** Assignment **
Each line of data below must be printed exactly as written, with any pictures removed.

++++++++++++++++++++

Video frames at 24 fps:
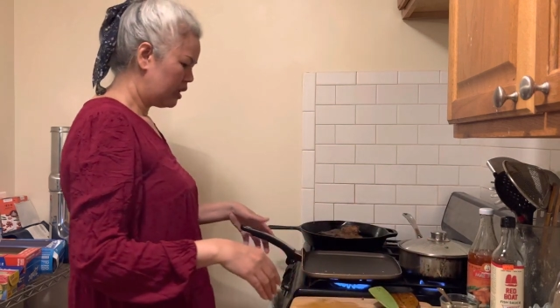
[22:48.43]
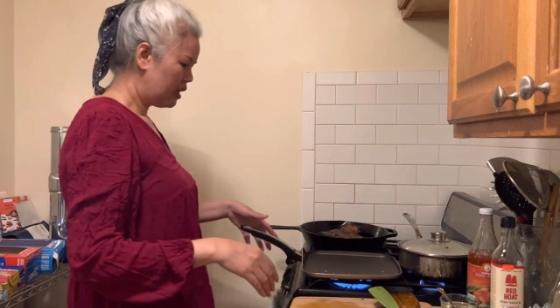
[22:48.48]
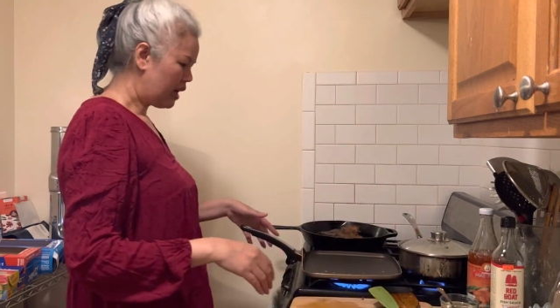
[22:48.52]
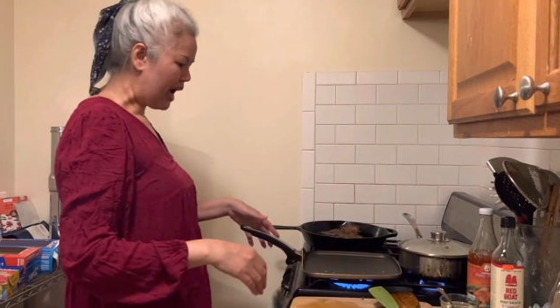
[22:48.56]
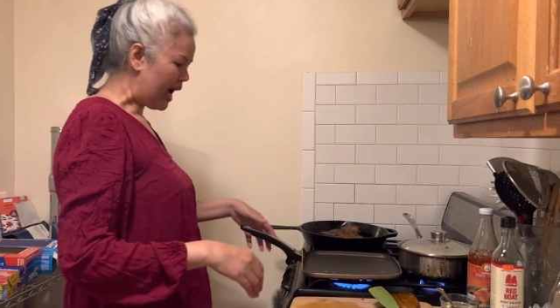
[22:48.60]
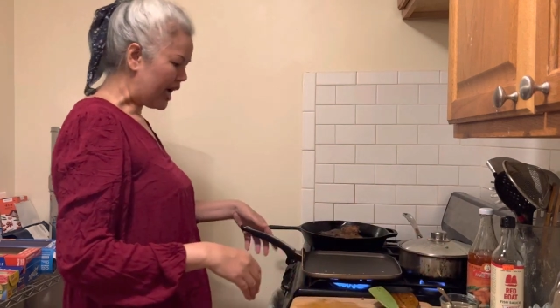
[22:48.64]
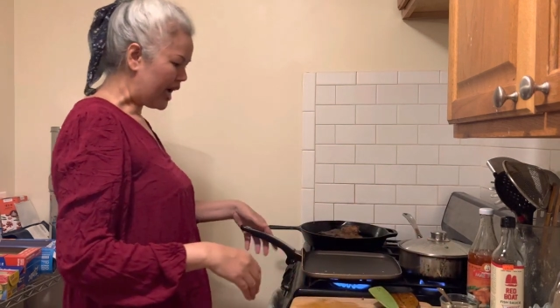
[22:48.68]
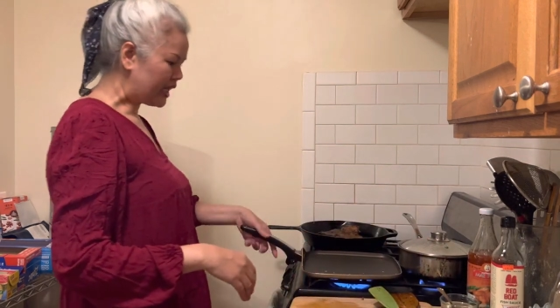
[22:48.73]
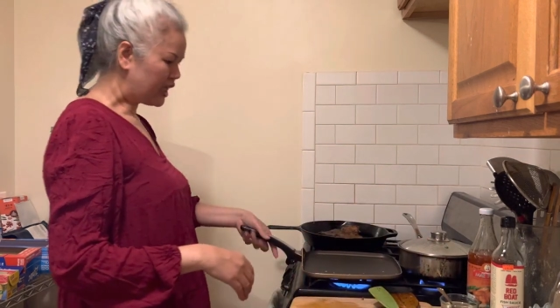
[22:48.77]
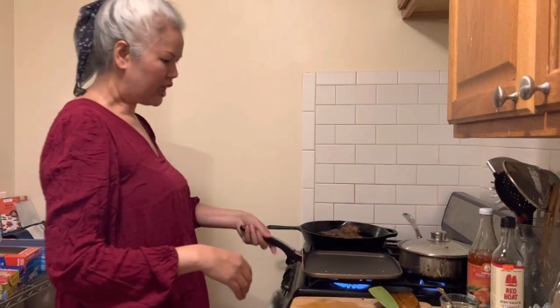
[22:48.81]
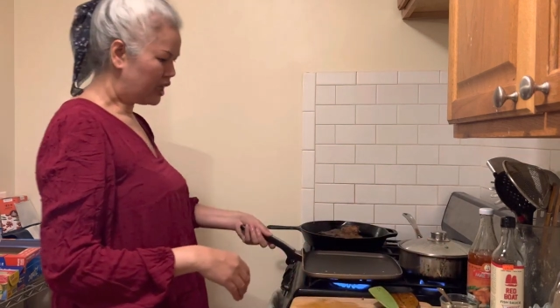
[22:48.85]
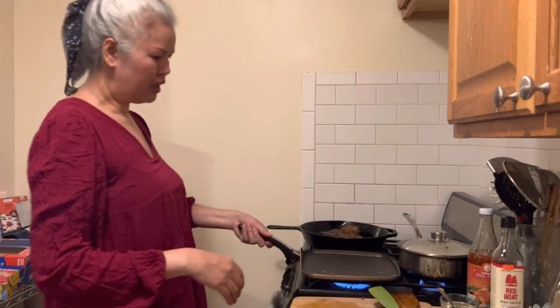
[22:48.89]

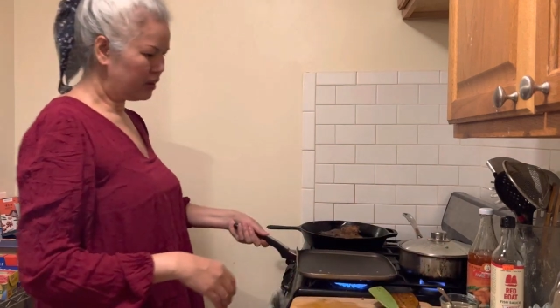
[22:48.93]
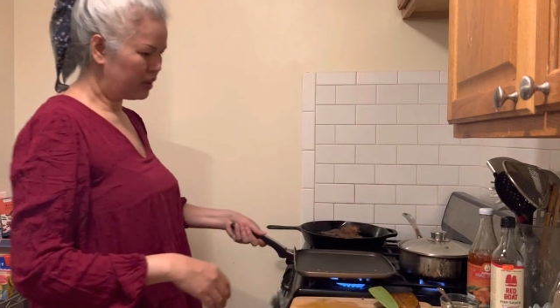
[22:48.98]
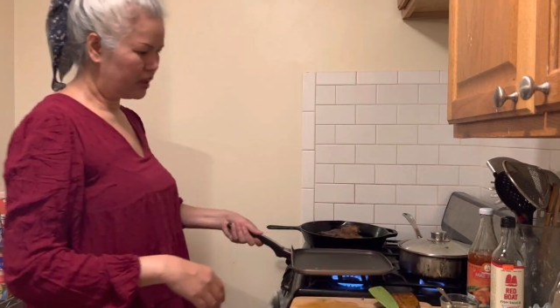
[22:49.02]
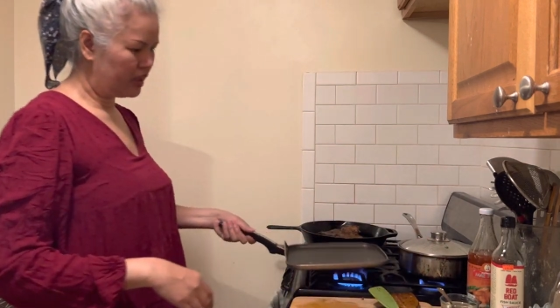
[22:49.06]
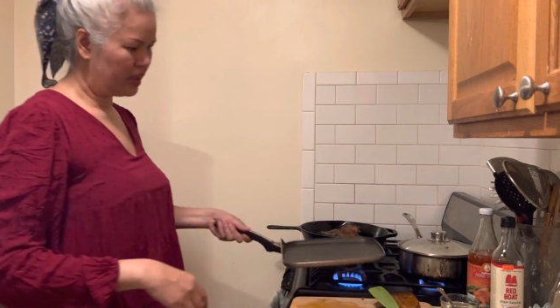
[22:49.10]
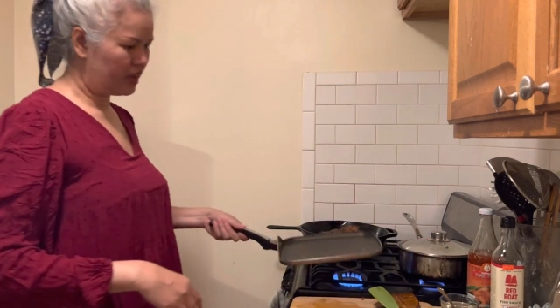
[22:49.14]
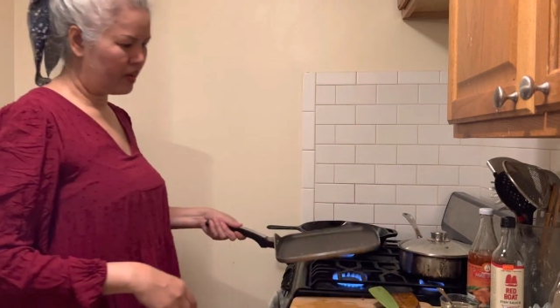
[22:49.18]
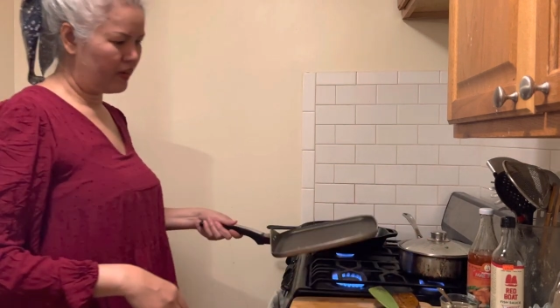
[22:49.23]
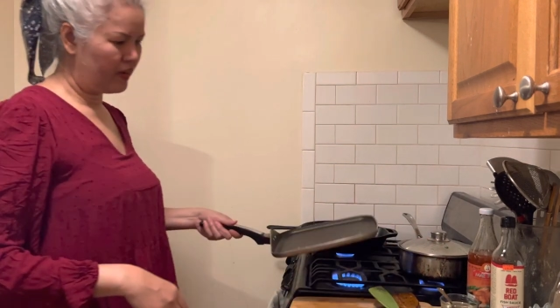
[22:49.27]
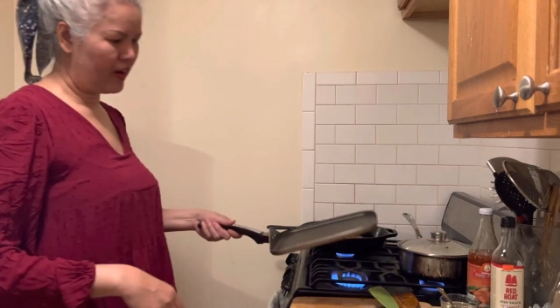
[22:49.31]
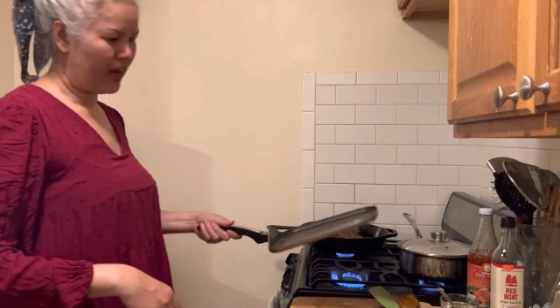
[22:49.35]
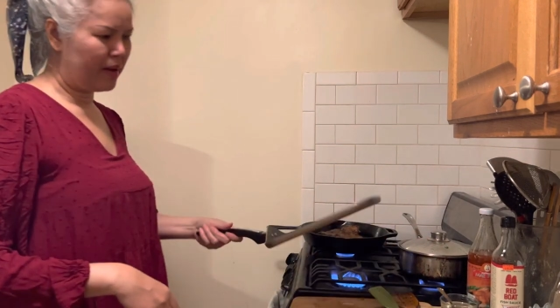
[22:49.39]
I cook the
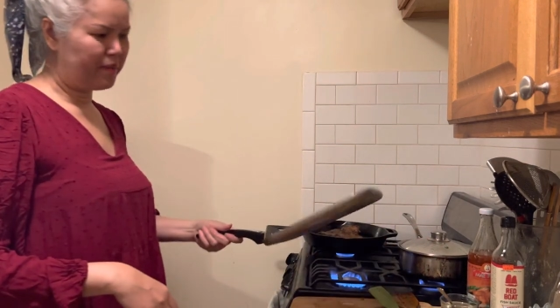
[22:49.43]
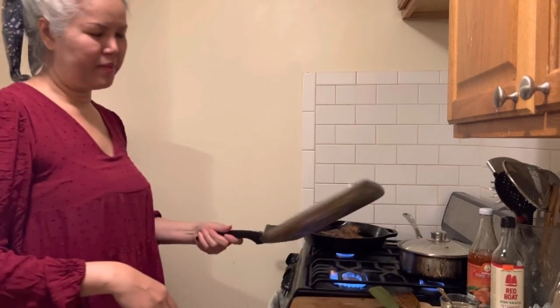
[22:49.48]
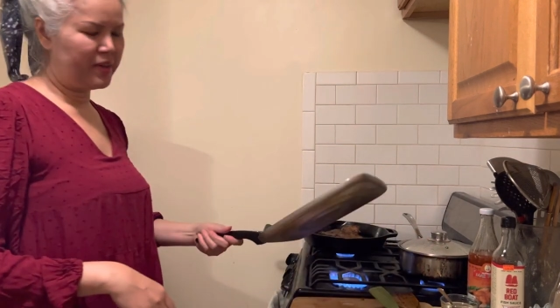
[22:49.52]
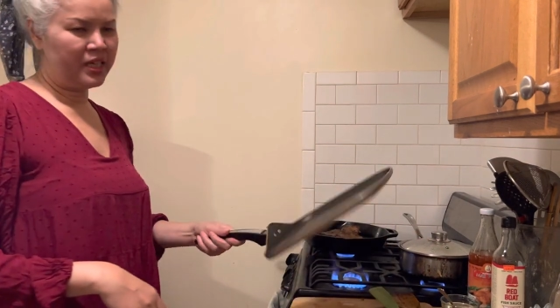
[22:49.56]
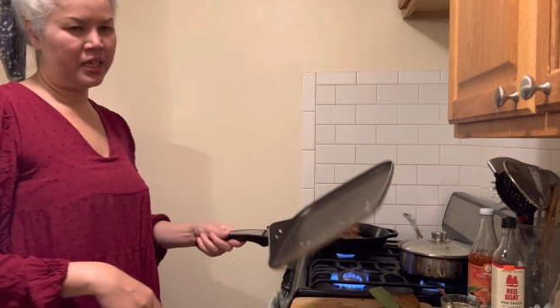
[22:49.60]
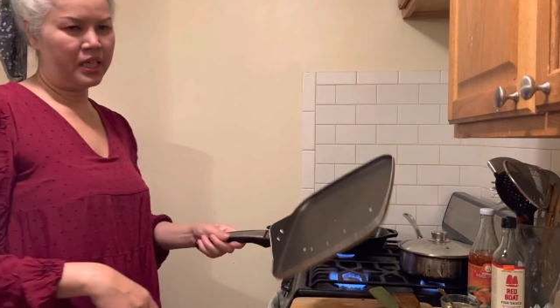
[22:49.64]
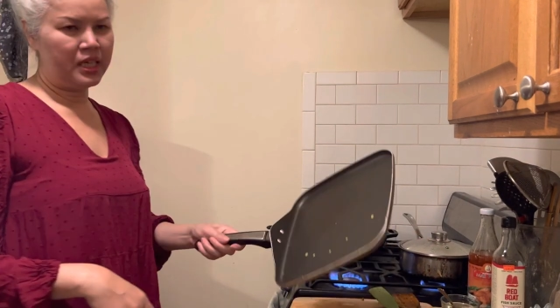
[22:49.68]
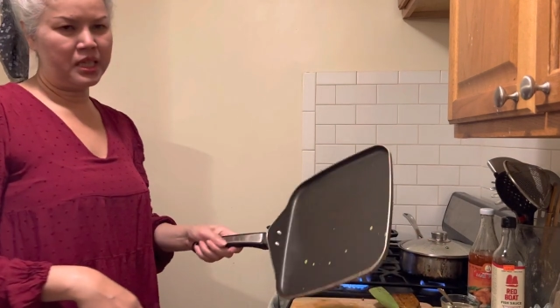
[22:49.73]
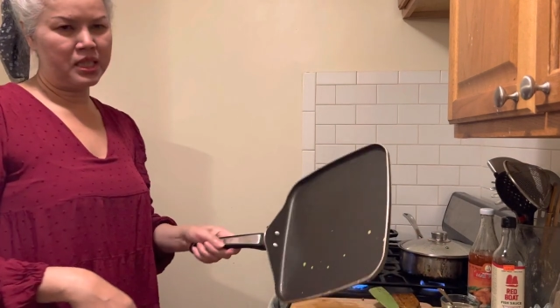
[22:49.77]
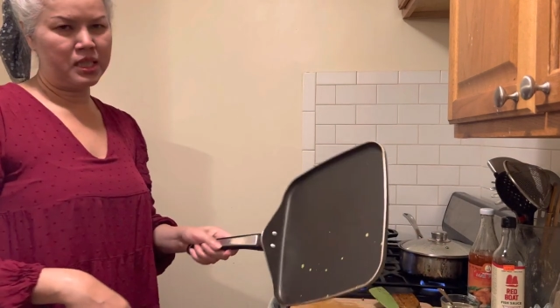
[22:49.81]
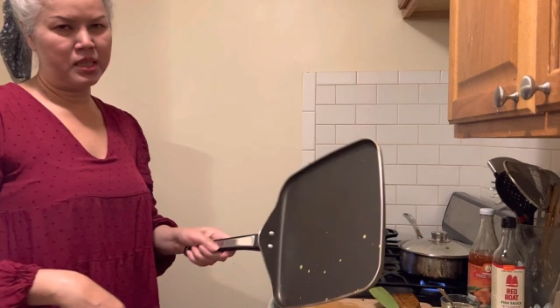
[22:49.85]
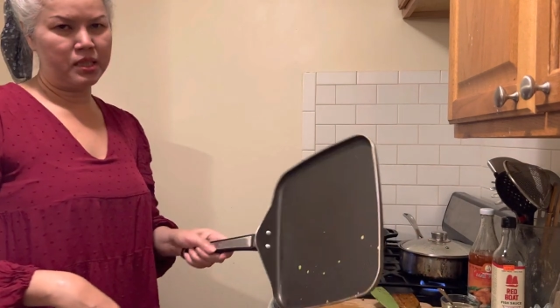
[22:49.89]
crab in
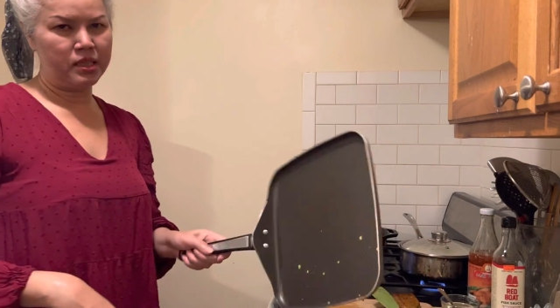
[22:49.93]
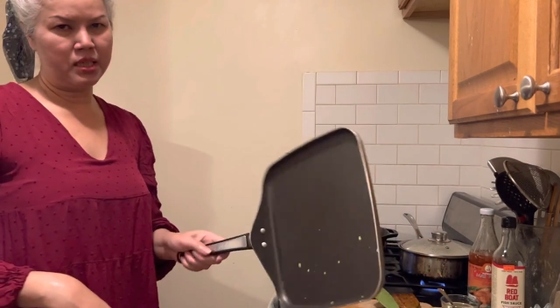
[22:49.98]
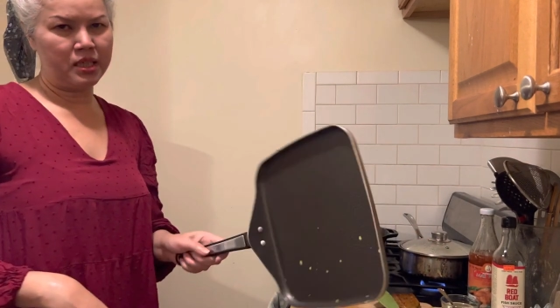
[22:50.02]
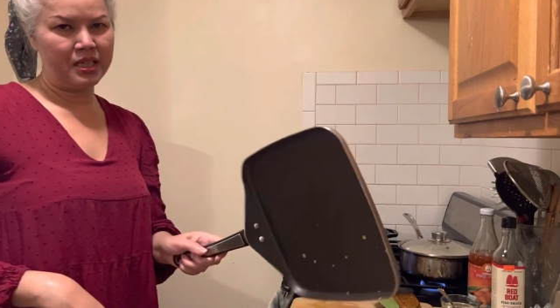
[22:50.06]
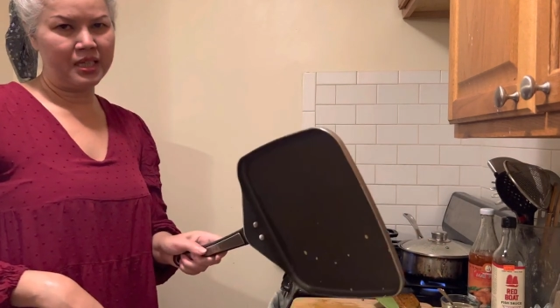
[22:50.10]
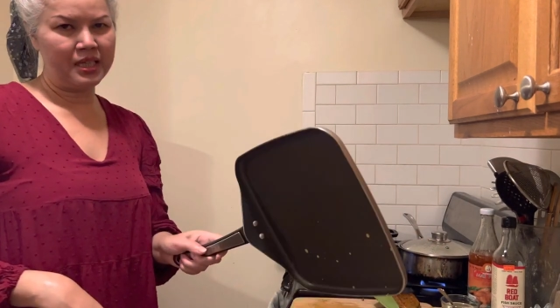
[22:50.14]
this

++++++++++++++++++++

** Answer below **
Video frames at 24 fps:
[22:48.43]
[22:48.48]
[22:48.52]
[22:48.56]
[22:48.60]
[22:48.64]
[22:48.68]
[22:48.73]
[22:48.77]
[22:48.81]
[22:48.85]
[22:48.89]

[22:48.93]
[22:48.98]
[22:49.02]
[22:49.06]
[22:49.10]
[22:49.14]
[22:49.18]
[22:49.23]
[22:49.27]
[22:49.31]
[22:49.35]
[22:49.39]
I cook the
[22:49.43]
[22:49.48]
[22:49.52]
[22:49.56]
[22:49.60]
[22:49.64]
[22:49.68]
[22:49.73]
[22:49.77]
[22:49.81]
[22:49.85]
[22:49.89]
crab in
[22:49.93]
[22:49.98]
[22:50.02]
[22:50.06]
[22:50.10]
[22:50.14]
this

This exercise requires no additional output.